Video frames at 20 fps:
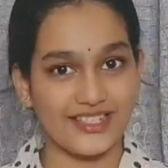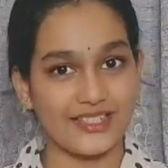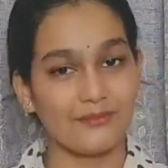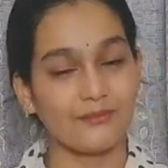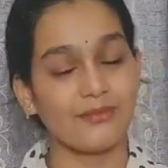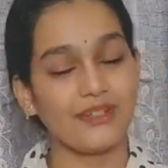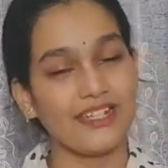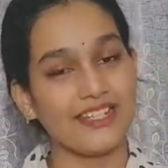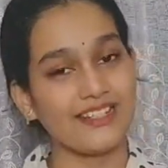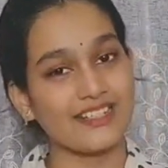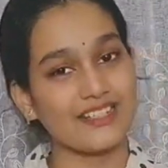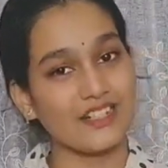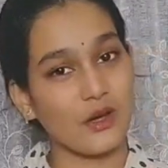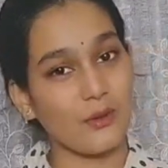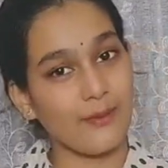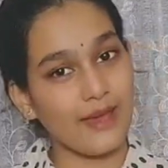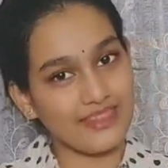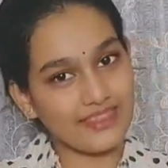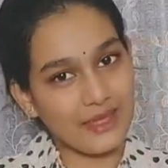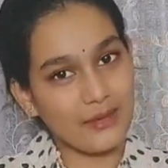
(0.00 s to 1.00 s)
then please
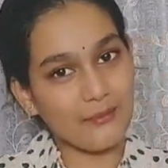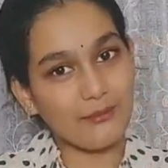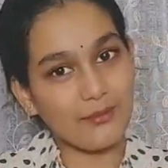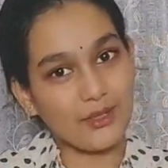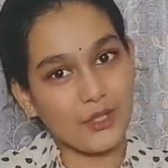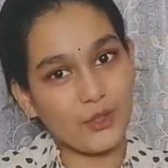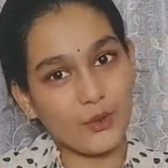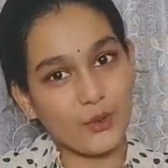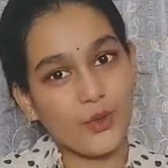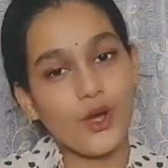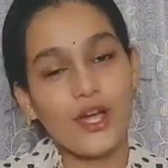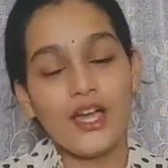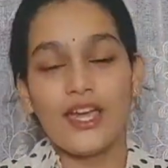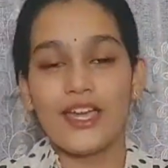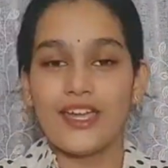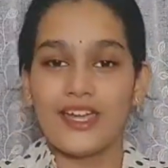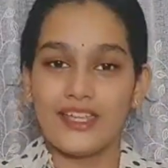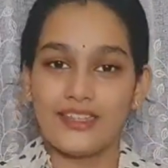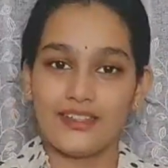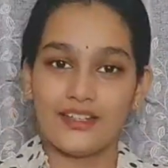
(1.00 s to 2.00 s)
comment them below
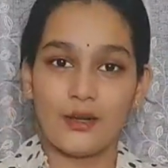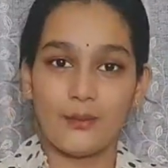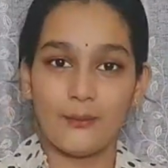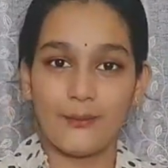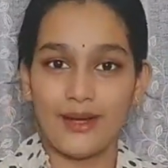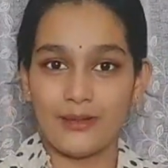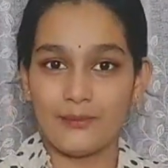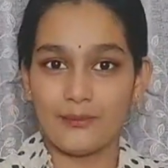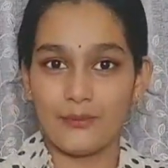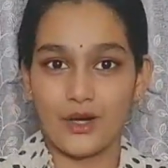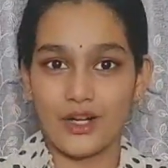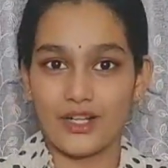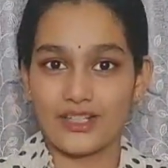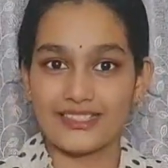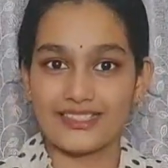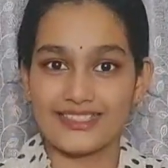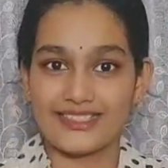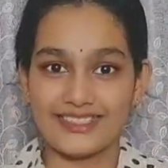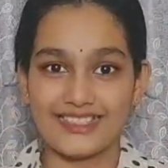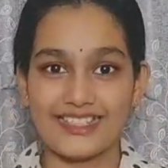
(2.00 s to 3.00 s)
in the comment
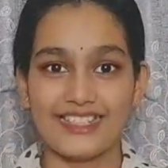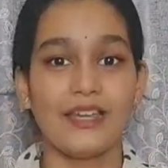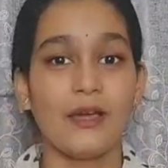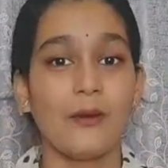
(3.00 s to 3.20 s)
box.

(What is expected): Would you return the data above exactly as written, minus the images?

(Task answer):
Video frames at 20 fps:
(0.00 s to 1.00 s)
then please
(1.00 s to 2.00 s)
comment them below
(2.00 s to 3.00 s)
in the comment
(3.00 s to 3.20 s)
box.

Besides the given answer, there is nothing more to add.